The second place belongs to **Tom and Jerry** :)
It is an American animated series of comedy short films created in 1940 by William Hanna and Joseph Barbera. Best known for its 161 theatrical short films by Metro-Goldwyn-Mayer, the series centers on a rivalry between the title characters Tom, a cat, and Jerry, a mouse.
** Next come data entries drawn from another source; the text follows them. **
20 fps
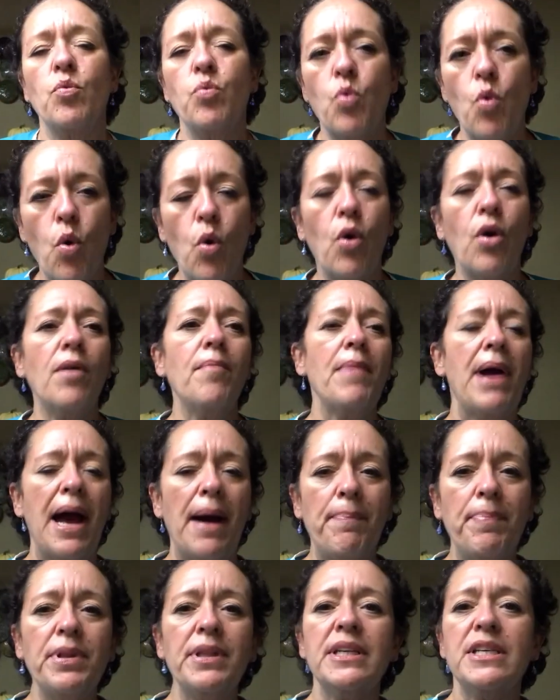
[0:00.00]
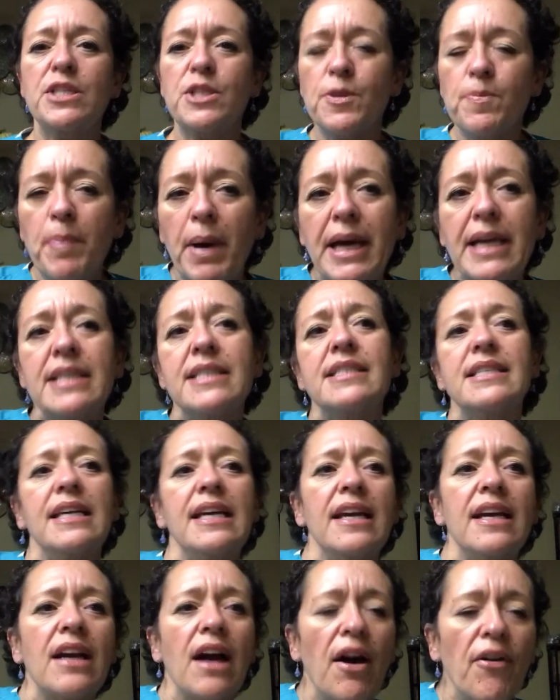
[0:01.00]
warm, appley,
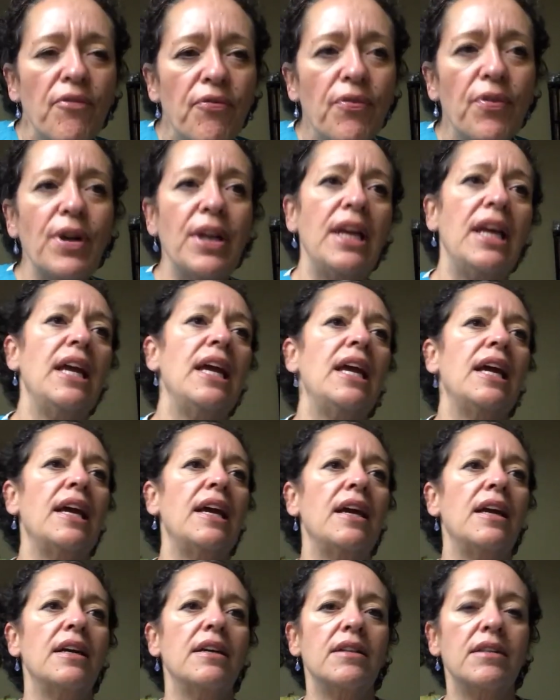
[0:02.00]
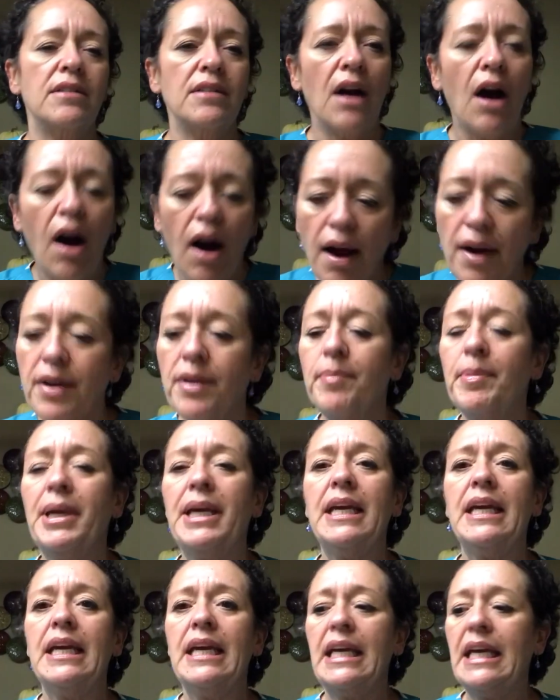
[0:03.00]
spicy, comforting,
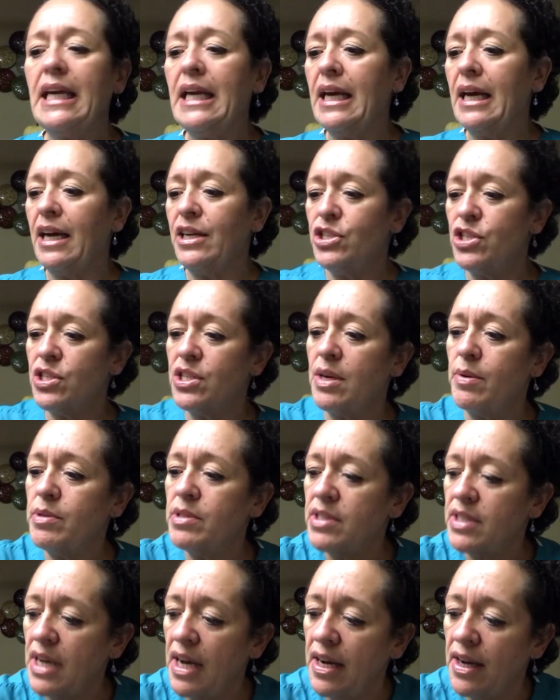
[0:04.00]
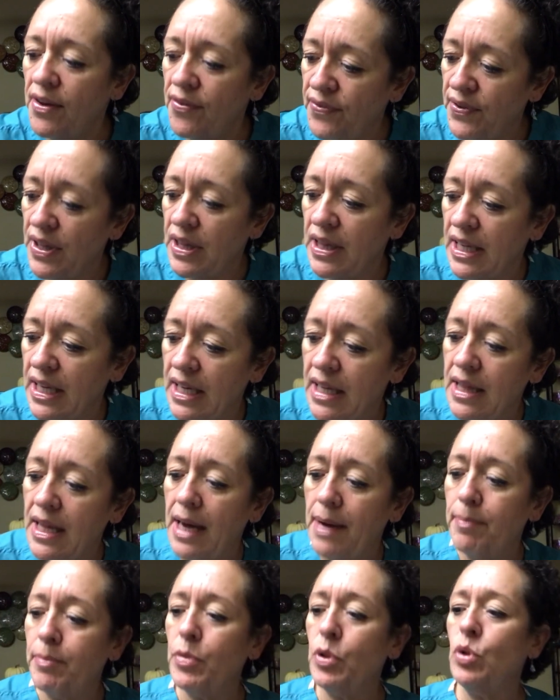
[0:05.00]
autumny. I just was kind of feeling in
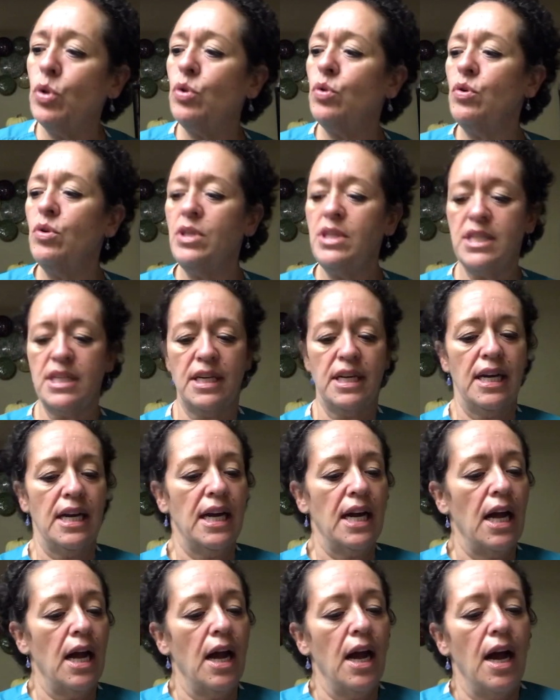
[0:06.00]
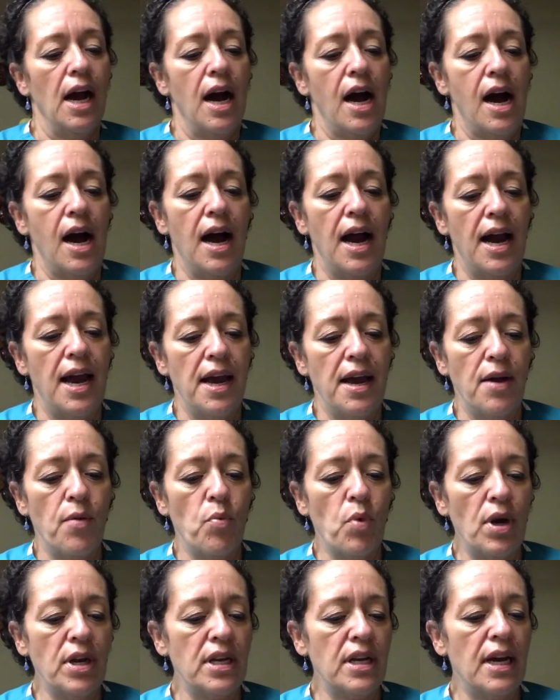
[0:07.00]
that mood.
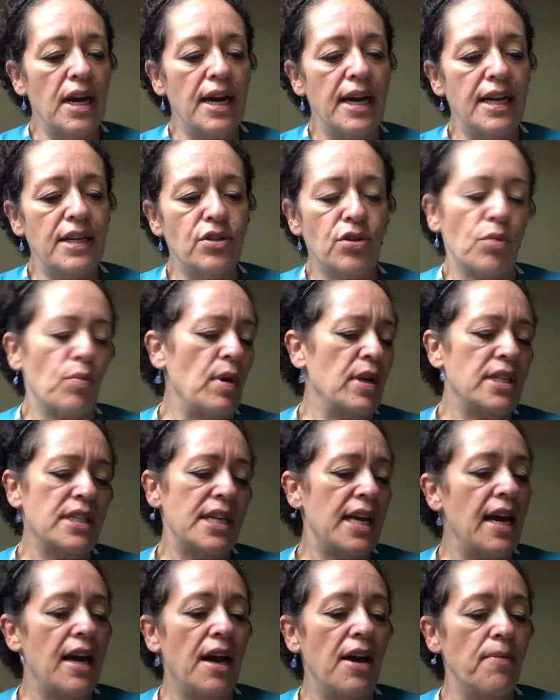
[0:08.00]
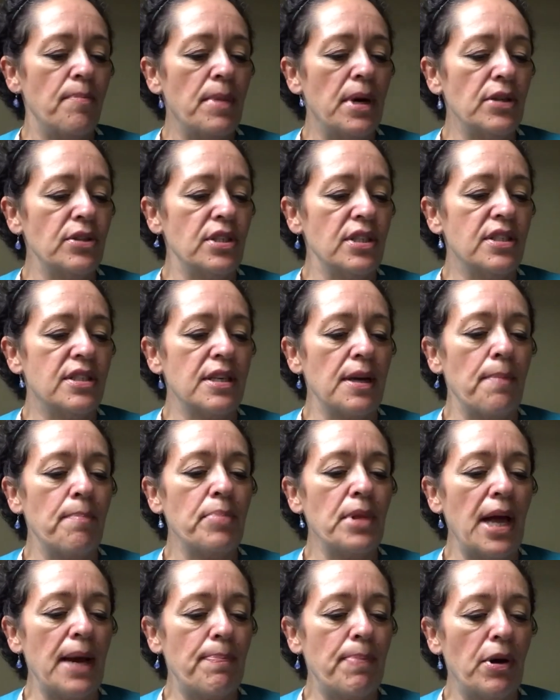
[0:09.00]
One day I melted some
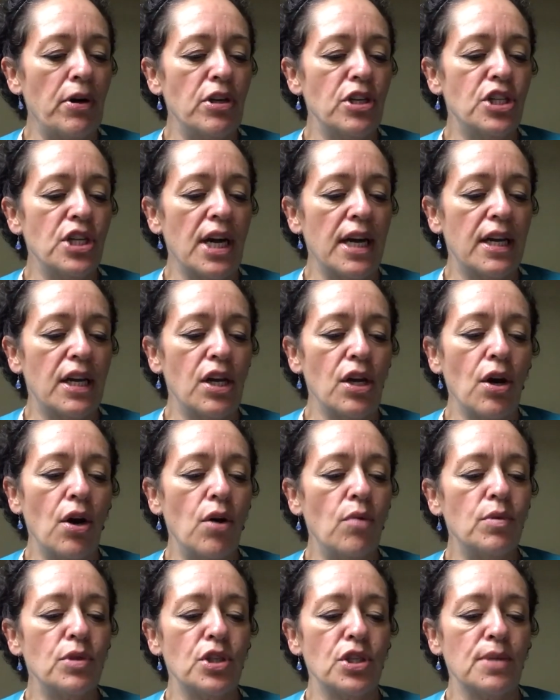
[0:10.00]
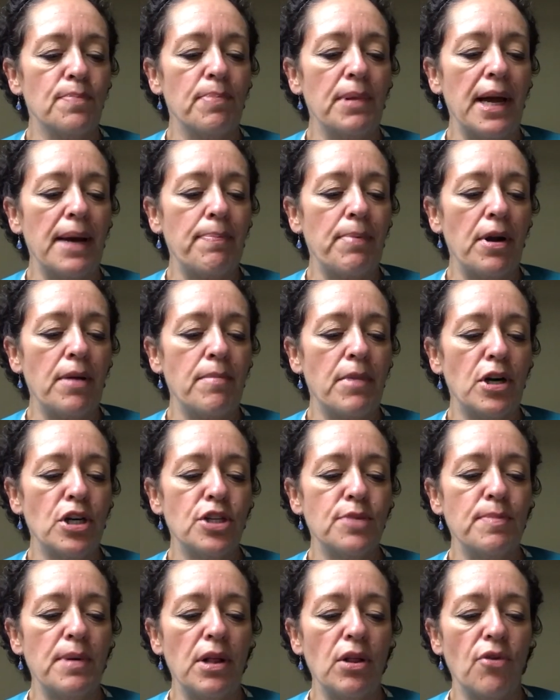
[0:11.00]
blackberry Jackie O, which is blackberry
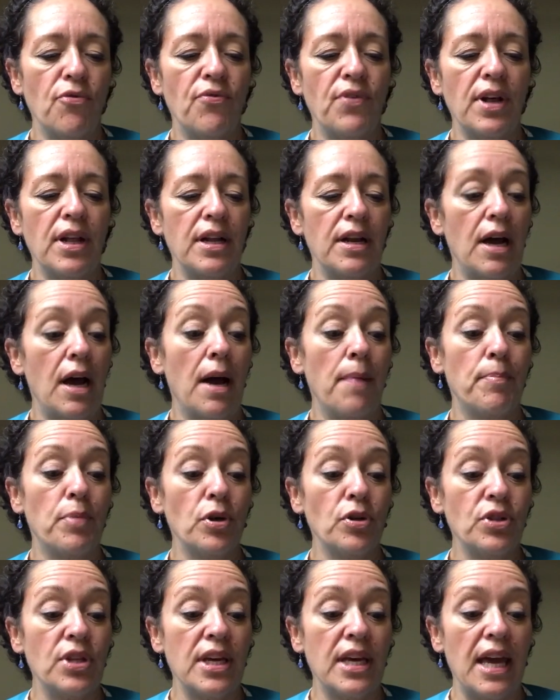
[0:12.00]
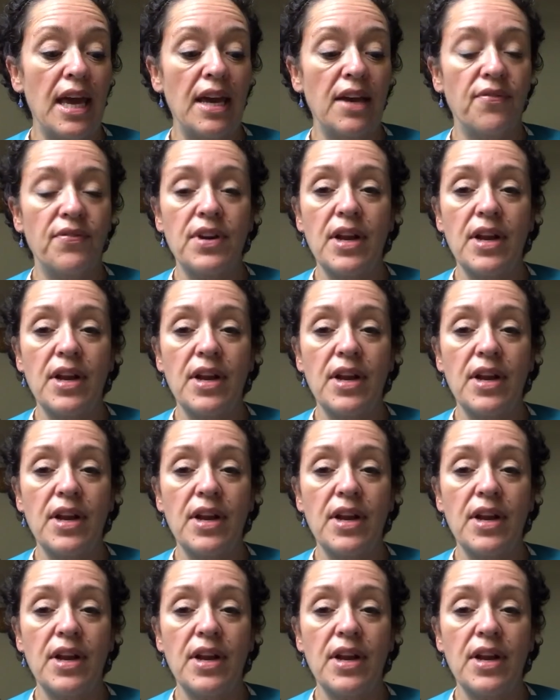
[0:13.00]
marshmallow birthday cake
They won seven Academy Awards for Animated Short Film.

https://en.wikipedia.org/wiki/Tom_and_Jerry

### Top directors

In [None]:
top_director = my_data[my_data.Director != "Unknown"]

In [None]:
plt.figure(figsize=(14,5))
plt.title('Top Directors (based on the number of movies directed)',fontsize=14)
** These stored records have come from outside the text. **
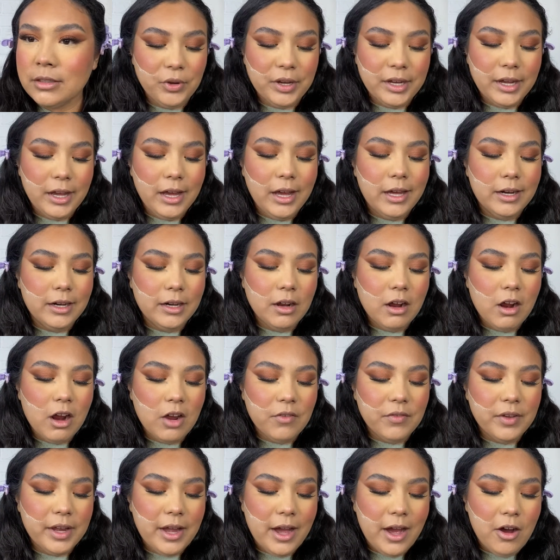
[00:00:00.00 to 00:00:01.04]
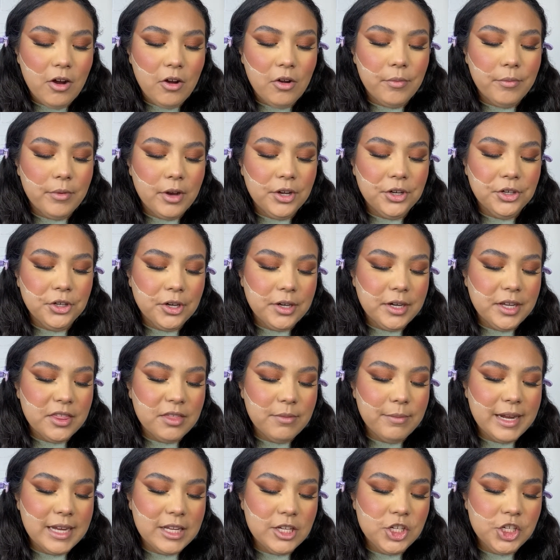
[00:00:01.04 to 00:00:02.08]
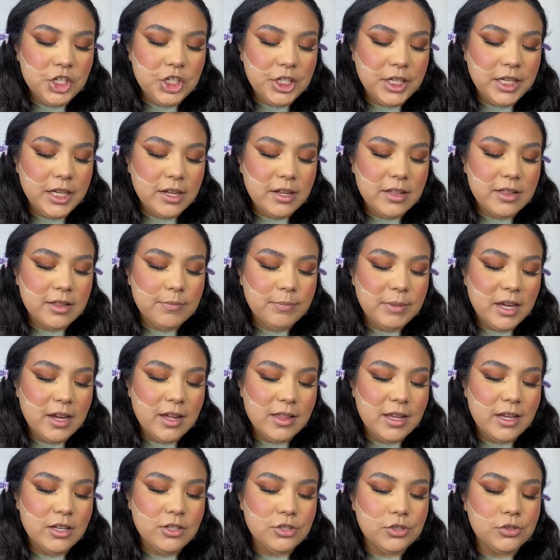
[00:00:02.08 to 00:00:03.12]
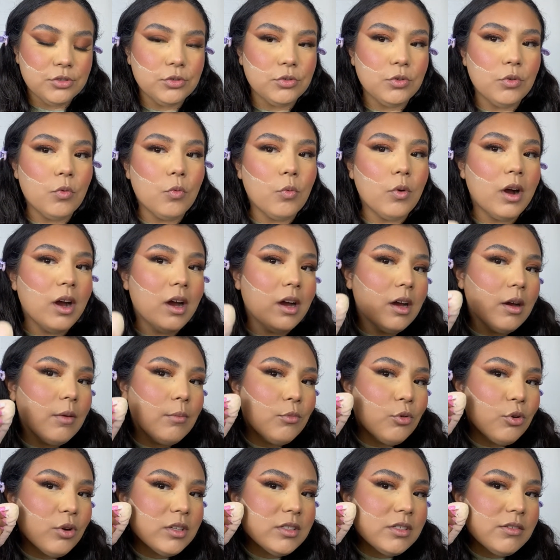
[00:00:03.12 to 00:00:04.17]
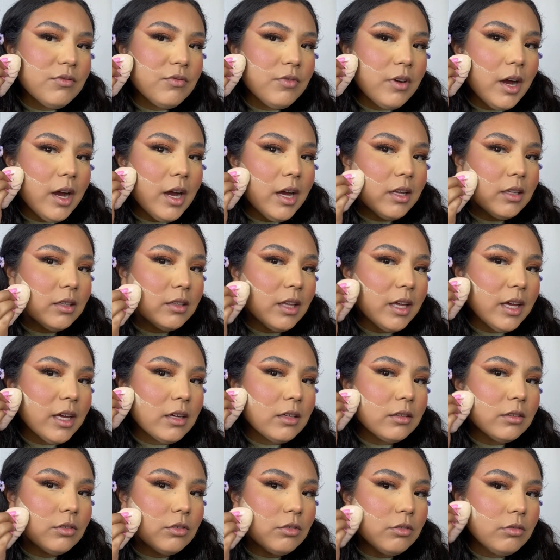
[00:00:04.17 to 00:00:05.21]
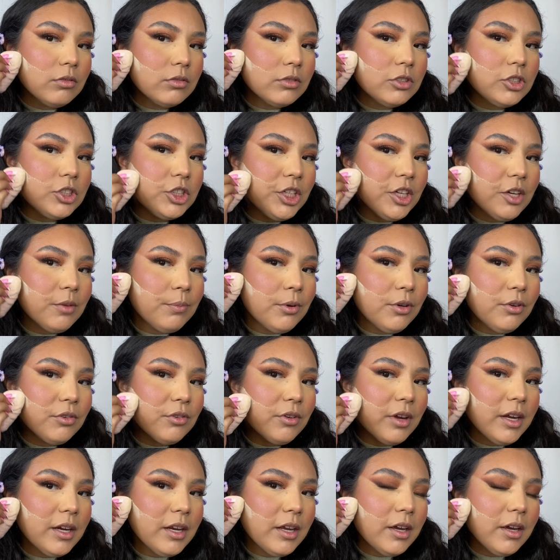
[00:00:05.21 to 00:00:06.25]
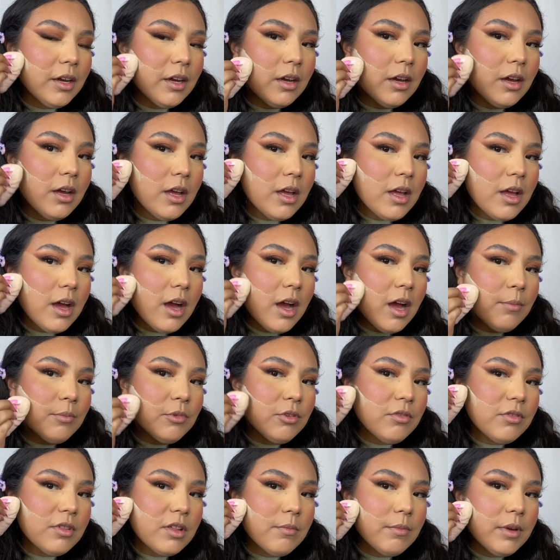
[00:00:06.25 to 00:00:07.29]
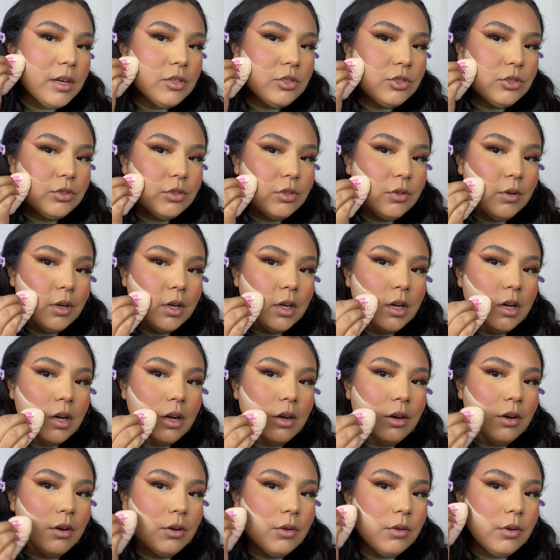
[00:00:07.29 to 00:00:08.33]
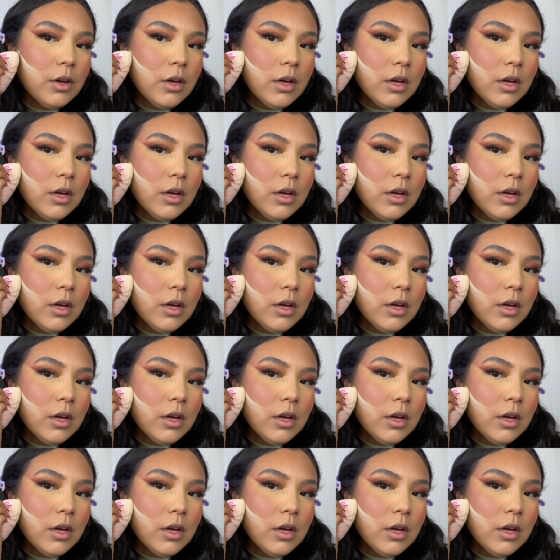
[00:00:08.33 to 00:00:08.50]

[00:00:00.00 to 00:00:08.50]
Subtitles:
Going ahead and carving out underneath my cheeks because I do want a more defined like little cheekbone right here. I'm using my Juno & Co.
sns.countplot(top_director.Director,order=pd.value_counts(top_director.Director)[:20].index,palette=sns.color_palette("Pastel1", 20))

plt.xlabel('',fontsize=10)
plt.ylabel('Number of movies directed',fontsize=10)
plt.xticks(size=11,rotation=60)
plt.show()

The difference between directors in this case seems less visible but if we take into consideration that filming even 1 movie might mean years of work, it changes the perception of the data.

The top director based on the number of movies produced is **Michael Curtiz**, a Hungarian-born American film director. The Wikipedia article about Michael Curtiz confirms that he is recognized as one of the most prolific directors in history. He was nominated five times for an Oscar and won twice, once for Best Short Subject for "Sons of Liberty" and once as Best Director for "Casablanca". 
https://en.wikipedia.org/wiki/Michael_Curtiz

**Hanna-Barbera** has the second place and it is not surprizing since these 2 directors (William Hanna and Joseph Barbera) have produced the "Tom and Jerry" cartoon which has the second place in the most frequent cast of this dataframe! 

# Conclusion

* In this analysis we've discovered that the Wikipedia Movie Plots dataset contains massive data (~35k movies). It could be an advantage when considering to create a Genre prediction model or a Recommendation system.
* The overall tendency of the world movie production industry is near exponential growth which is lead by the US and India, followed by the Great Britain and Japan.
* We've looked more closely into the reasons of such growth in the US and India.
* We've explored the most popular movie genres of this dataset and tried to predict most frequent genres for the US and India based on the word clouds.
* Lastly, we've identified top directors and cast of this dataframe, both American. The Three Stooges is the most popular cast choice and Michael Curtiz is the top director based on the number of movies produced.

Further work on this dataset would include developping a Genre prediction algorithm or/and a Recommendation system.